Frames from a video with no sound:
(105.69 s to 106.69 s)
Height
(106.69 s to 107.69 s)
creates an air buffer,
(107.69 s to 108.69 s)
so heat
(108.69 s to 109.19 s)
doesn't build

...

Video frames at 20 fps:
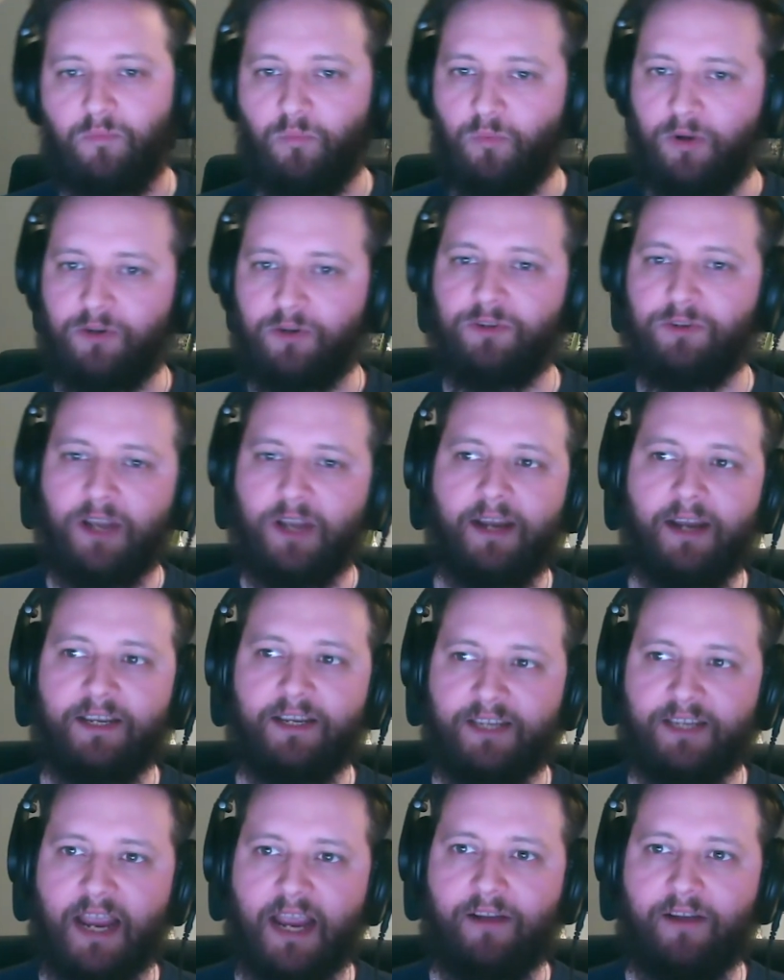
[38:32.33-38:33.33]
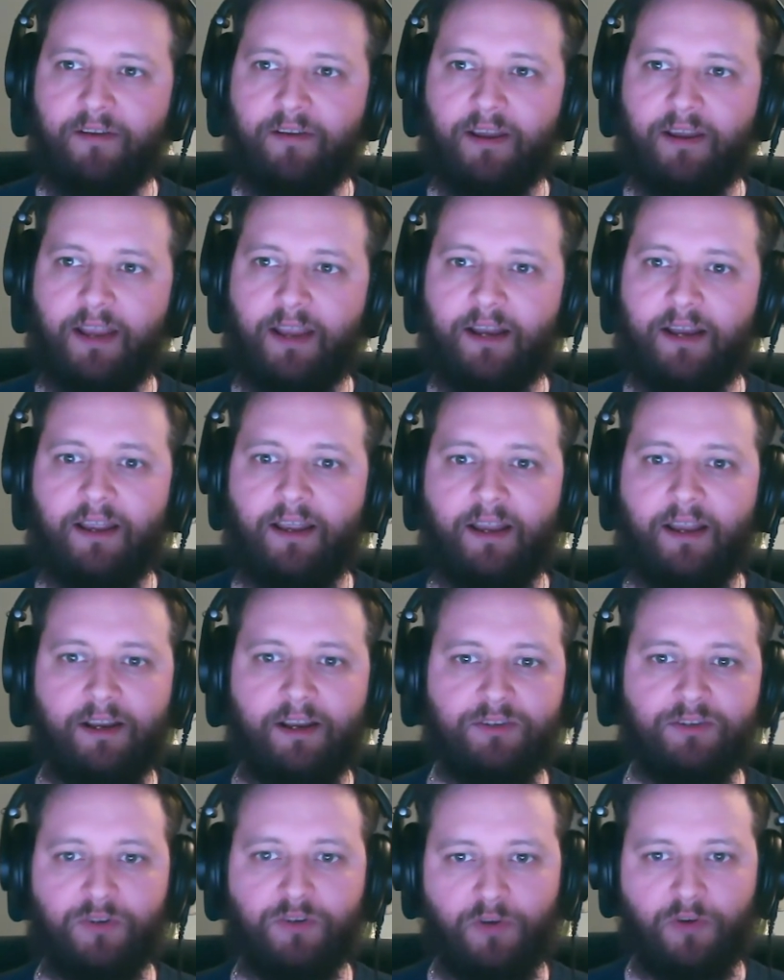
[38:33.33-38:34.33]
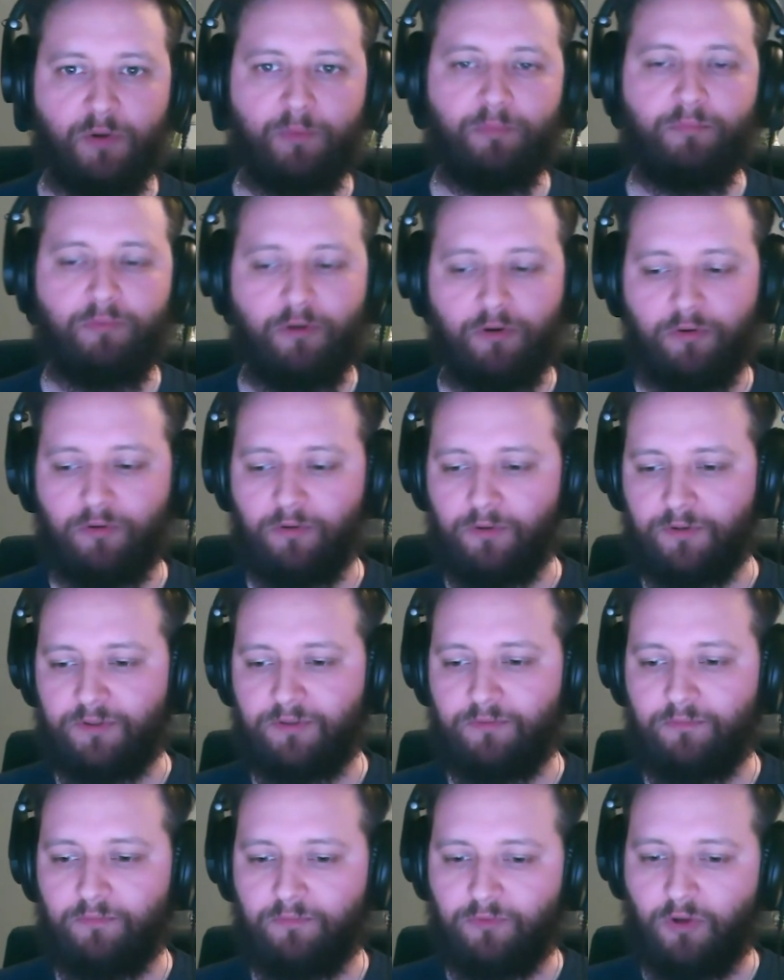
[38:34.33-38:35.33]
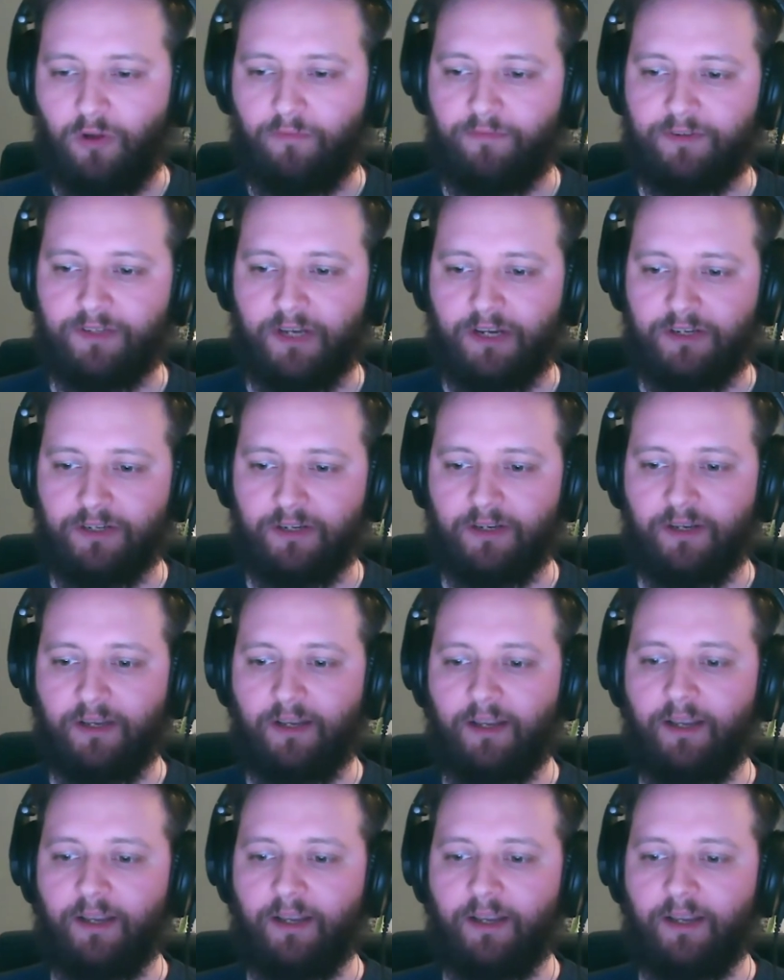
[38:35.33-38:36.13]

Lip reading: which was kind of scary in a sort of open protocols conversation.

--

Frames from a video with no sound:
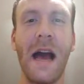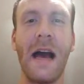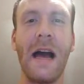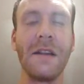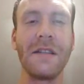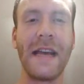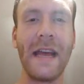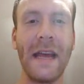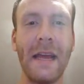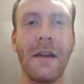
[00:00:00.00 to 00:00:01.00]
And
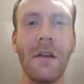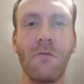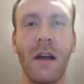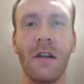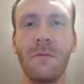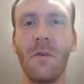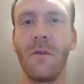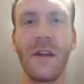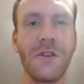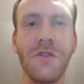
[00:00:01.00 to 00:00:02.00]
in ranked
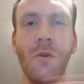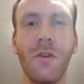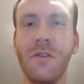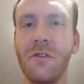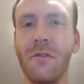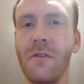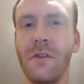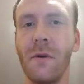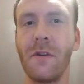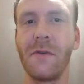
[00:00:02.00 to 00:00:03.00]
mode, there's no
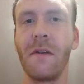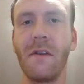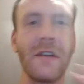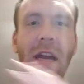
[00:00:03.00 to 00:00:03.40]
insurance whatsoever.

| Problem details |
Reproduce word for word, with pictures dropped, only the part of the material above that opens with the line containing "Video frames at" and closes with the line containing "Lip reading: which".

| Answer |
Video frames at 20 fps:
[38:32.33-38:33.33]
[38:33.33-38:34.33]
[38:34.33-38:35.33]
[38:35.33-38:36.13]

Lip reading: which was kind of scary in a sort of open protocols conversation.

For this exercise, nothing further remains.